======== Data records ========
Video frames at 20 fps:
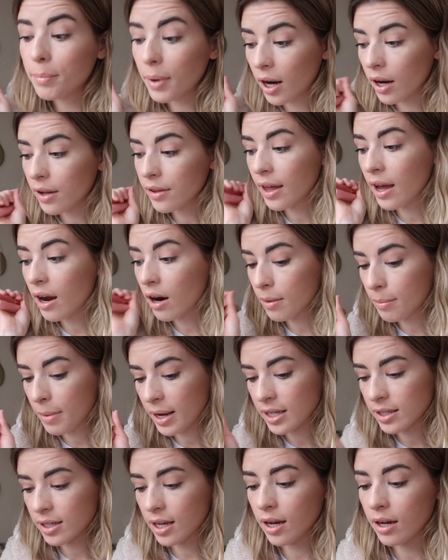But they are
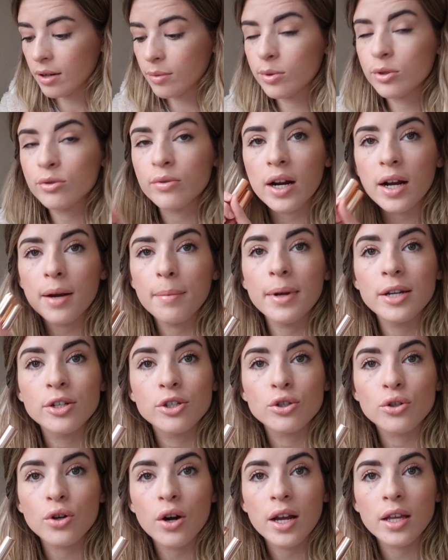amazing. I would
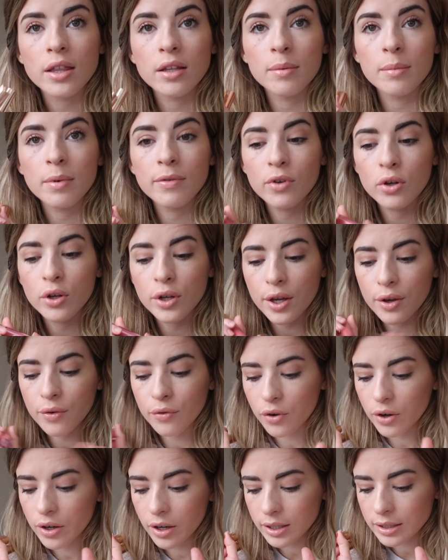recommend trying them if you're looking
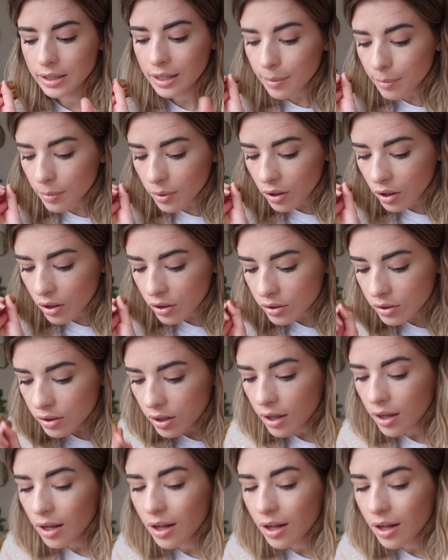for a nice lip gloss,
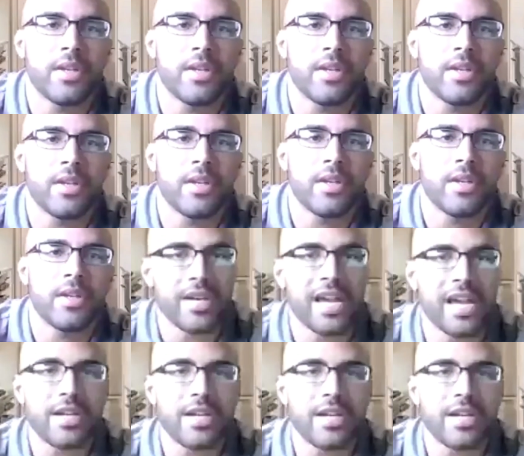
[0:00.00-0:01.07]
there is a
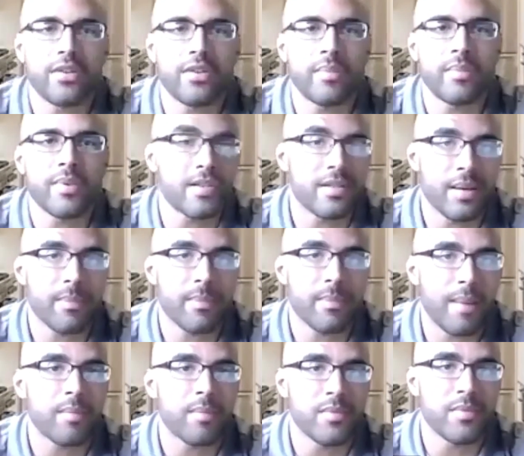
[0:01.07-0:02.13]
nature of the beast that
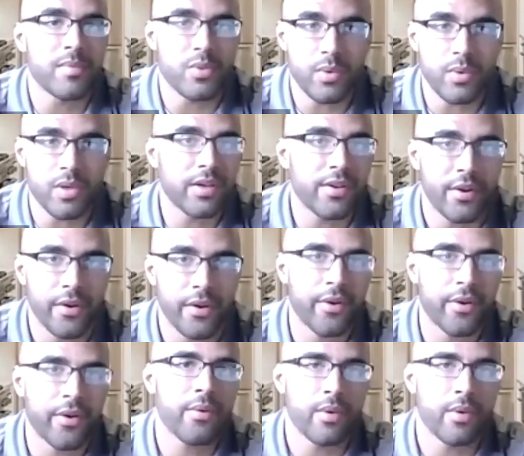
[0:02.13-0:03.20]
problems will
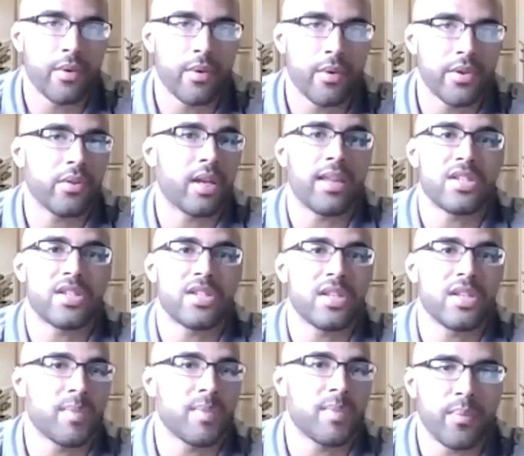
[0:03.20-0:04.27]
occur when you're looking at the
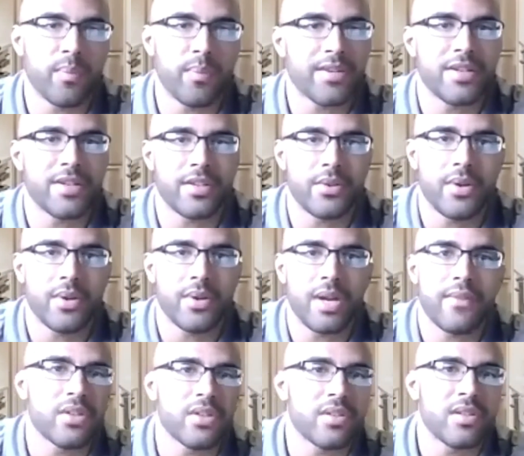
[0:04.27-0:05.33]
typical project and you
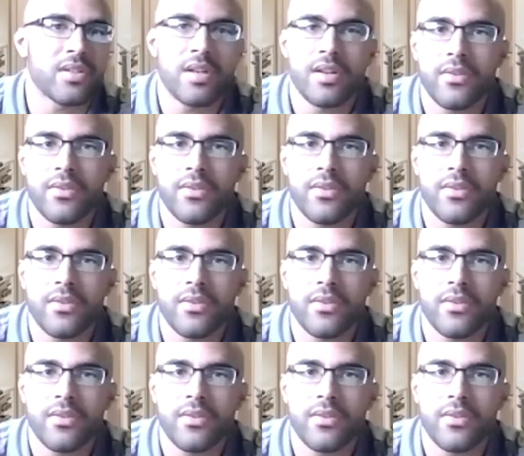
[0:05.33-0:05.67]
have these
========
What is being asked: Print each line of the listing exactly and include no pictures.

Finished exercise:
Video frames at 20 fps:
But they are
amazing. I would
recommend trying them if you're looking
for a nice lip gloss,
[0:00.00-0:01.07]
there is a
[0:01.07-0:02.13]
nature of the beast that
[0:02.13-0:03.20]
problems will
[0:03.20-0:04.27]
occur when you're looking at the
[0:04.27-0:05.33]
typical project and you
[0:05.33-0:05.67]
have these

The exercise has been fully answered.